• What is expected: Print the records exactly as written, and let no picture into the answer.

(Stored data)
------------------------------------------------------------
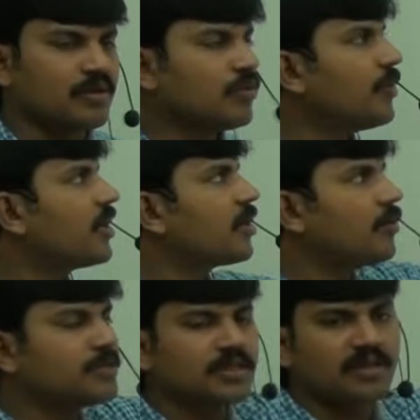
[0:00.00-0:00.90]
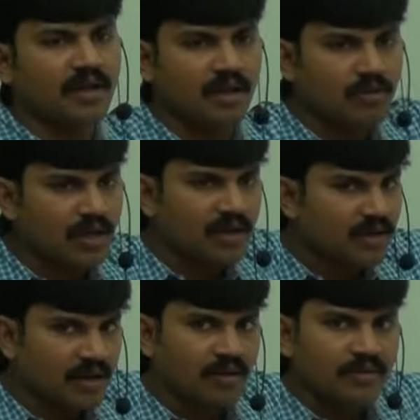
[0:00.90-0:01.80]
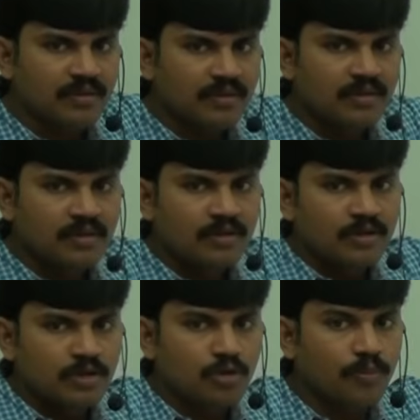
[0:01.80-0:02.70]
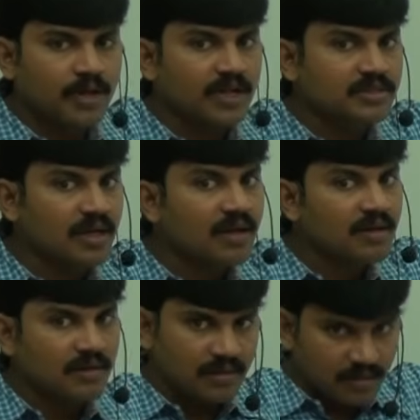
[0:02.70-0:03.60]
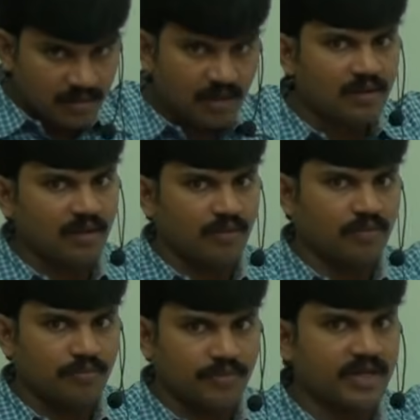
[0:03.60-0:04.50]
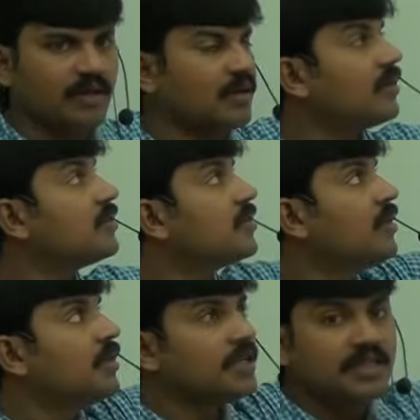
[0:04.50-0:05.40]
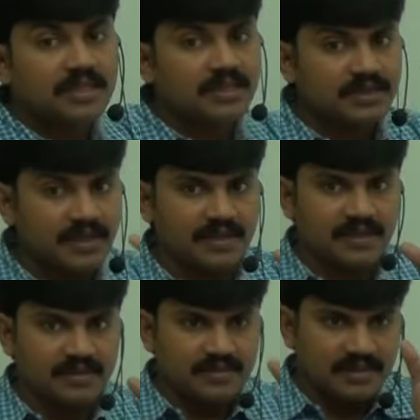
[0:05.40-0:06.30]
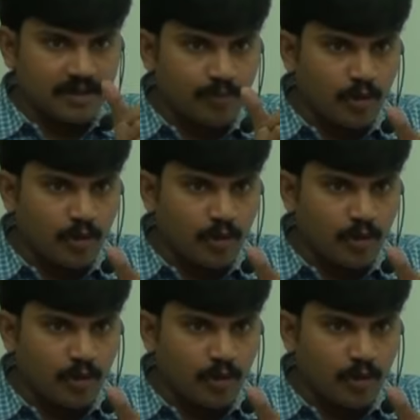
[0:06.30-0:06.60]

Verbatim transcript: Duplicate objects are allowed or not allowed? Duplicates are not allowed because it is a set. Set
------------------------------------------------------------
• Worked solution:
[0:00.00-0:00.90]
[0:00.90-0:01.80]
[0:01.80-0:02.70]
[0:02.70-0:03.60]
[0:03.60-0:04.50]
[0:04.50-0:05.40]
[0:05.40-0:06.30]
[0:06.30-0:06.60]

Verbatim transcript: Duplicate objects are allowed or not allowed? Duplicates are not allowed because it is a set. Set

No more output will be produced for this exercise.